** Opening Supplied data block **

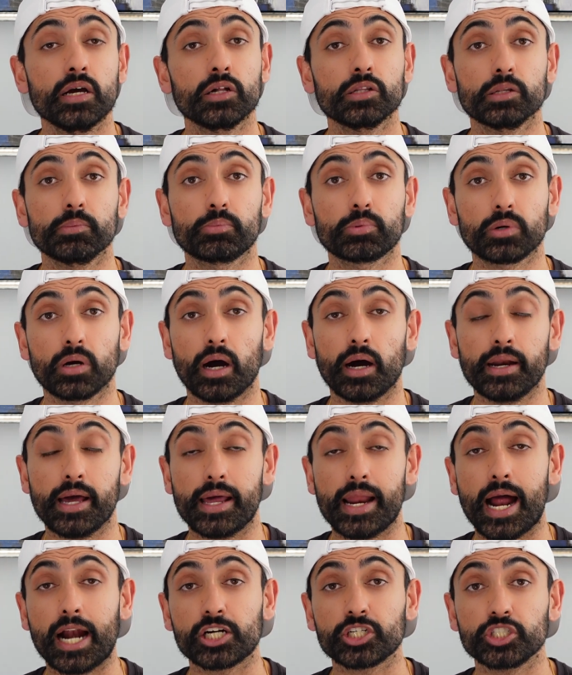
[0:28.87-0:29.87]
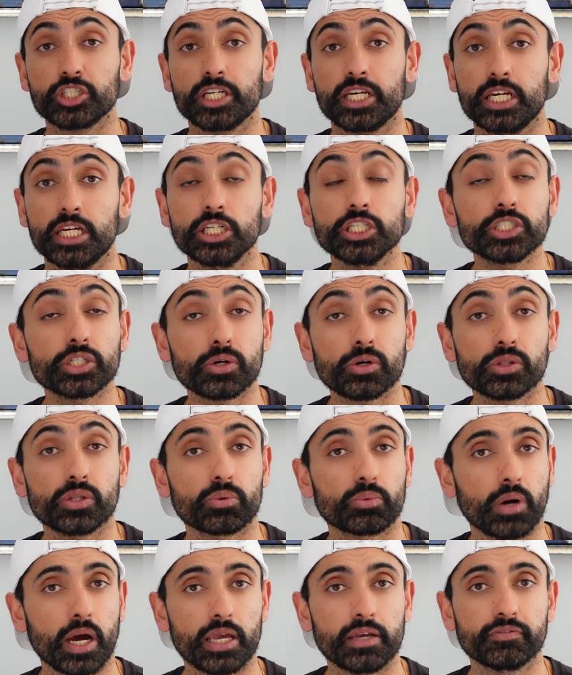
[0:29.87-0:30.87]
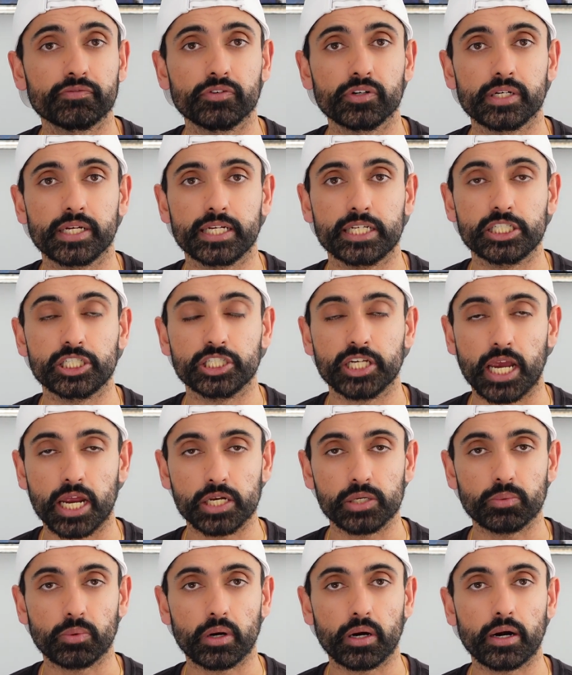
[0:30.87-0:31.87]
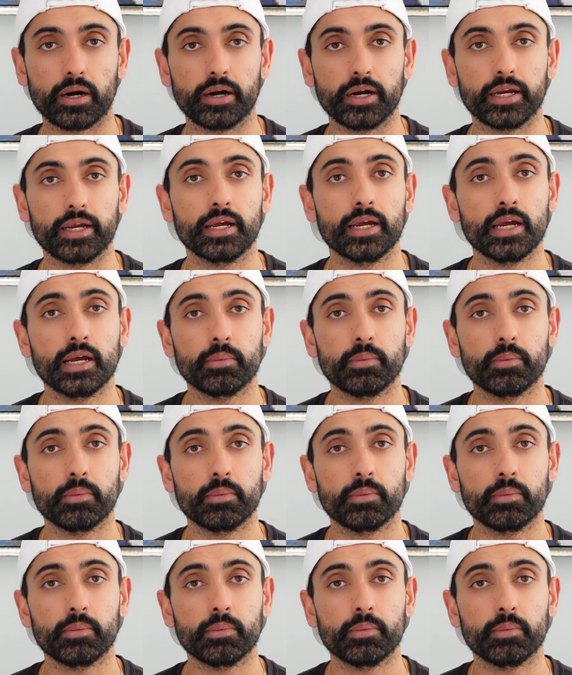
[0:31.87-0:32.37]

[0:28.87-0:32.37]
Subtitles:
LeBron had actually injured the right foot in January,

** Closing Supplied data block **

* _Goal of the exercise_:
With the pictures omitted, restate every entry above word for word.

* _Result below_:
[0:28.87-0:29.87]
[0:29.87-0:30.87]
[0:30.87-0:31.87]
[0:31.87-0:32.37]

[0:28.87-0:32.37]
Subtitles:
LeBron had actually injured the right foot in January,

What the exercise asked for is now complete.